U.S. Sen. Rick Scott promised the National Republican Senatorial Committee will help defend so-called “election integrity” laws in Florida and elsewhere. He also accuses Democratic election officials of trying to illegally count too many ballots in counties favoring his opponent in Florida’s 2018 Senate race.
He made the public commitment to Republican National Committee Chair Ronna McDaniel during an episode of her “Real America” podcast released Tuesday morning.
“The RNC and the NRSC are doing a lot. We’re defending lawsuits in Georgia, Florida, Iowa,” Scott said. “We’re going into Texas and probably North Carolina because we’re a team.”
Scott, this election cycle, chairs the NRSC, which will support Republican Senate campaigns in electoral battlegrounds nationwide. It’s a critical cycle for the GOP as it aims to retake the majority in a chamber evenly split 50-50, with Vice President Kamala Harris’ tie-breaking vote giving Democrats control.
The Florida Senator at the podcast’s outset gave McDaniel and the RNC credit for his own seat in Washington.
”You won my race in 2018,” Scott told McDaniel.
“I think you had a lot to do with that,” McDaniel responded in-kind.
Scott secured his seat in the Senate by defeating three-term Democratic incumbent U.S. Sen. Bill Nelson by a razor-thin 10,033 votes out of more than 8 million cast. That was actually the third statewide race Scott won in a row by slim margins, having also won the Governor’s Mansion twice by 1.2 percentage points in 2010 and 1 percentage point in 2014. Notably, Scott reminded McDaniel the RNC did “nothing to help me win” his races for Governor.
“You have a unique perspective on an issue that is so pervasive in our party right now, which is election integrity,” McDaniel told Scott during the podcast. “You came up against some really bad supervisors in Broward and Palm Beach as a candidate.”
That’s accusations leveled against former Broward County Supervisor of Elections Brenda Snipes, whom Scott as Governor suspended after irregularities in his 2018 Senate race, and Palm Beach County Supervisor of Elections Susan Bucher, who Gov. Ron DeSantis suspended shortly after.
“We won by I think like 54,000 or 57,000 votes on Election Night,” Scott said. And then the Democrats sent down Marc Elias, who’s the lawyer who comes out to steal elections and he publicly said he was going to win the election.
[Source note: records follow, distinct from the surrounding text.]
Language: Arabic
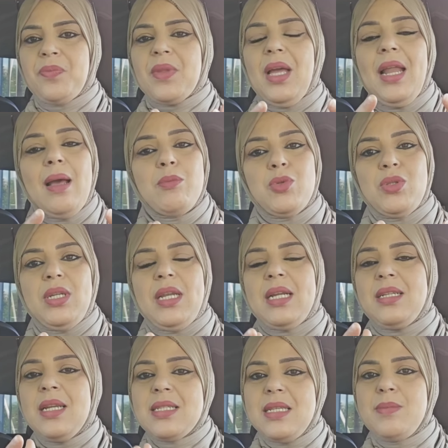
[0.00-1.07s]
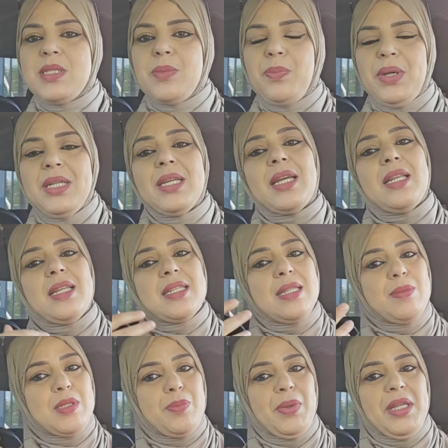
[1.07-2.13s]
الحمد لله الناس اللي متبعيني كاين الناس
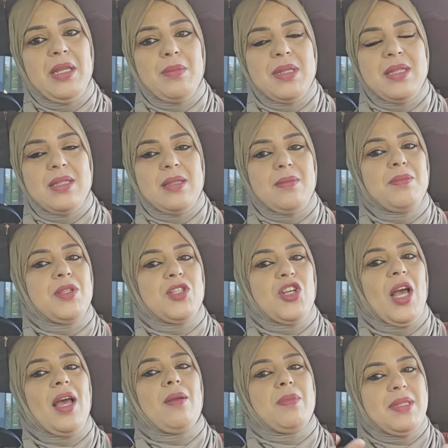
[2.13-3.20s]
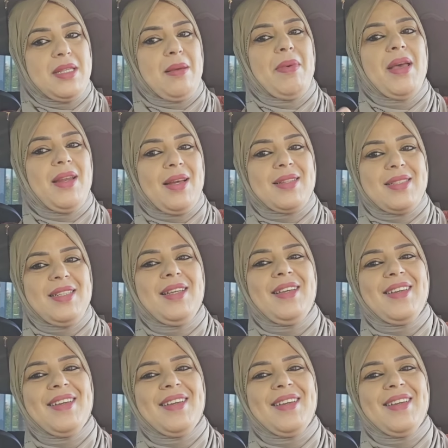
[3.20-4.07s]
اللي متبعيني من, من شحال من زمان اختي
He didn’t care what the votes were.”
Elias represented Nelson during a state-mandated recount. He fought unsuccessfully for the state to count vote-by-mail ballots received after the election. He did successfully fight to allow voters to cure signatures on ballots received before polls closed.
“We had to fight for three weeks every day,” Scott said.
He accused elections supervisors of violating the law, resulting in a tighter election victory.
”They found 95,000 votes illegally after Election Night and they tried to count them all,” he said. “Those votes weren’t for me. Shocking.”
Both Broward and Palm Beach are heavily Democratic counties. While Scott sued Snipes over alleged misconduct, no nefarious acts were proven in court.
McDaniel said she was at the Broward Supervisor of Elections going through ballots herself by hand.
Scott said this all shows the importance of “getting the right laws and then electing the right people.” His comments come as Florida enacts a set of controversial election restrictions on vote-by-mail and early voting, and asDeSantis pushes for more changes before the 2022 midterms.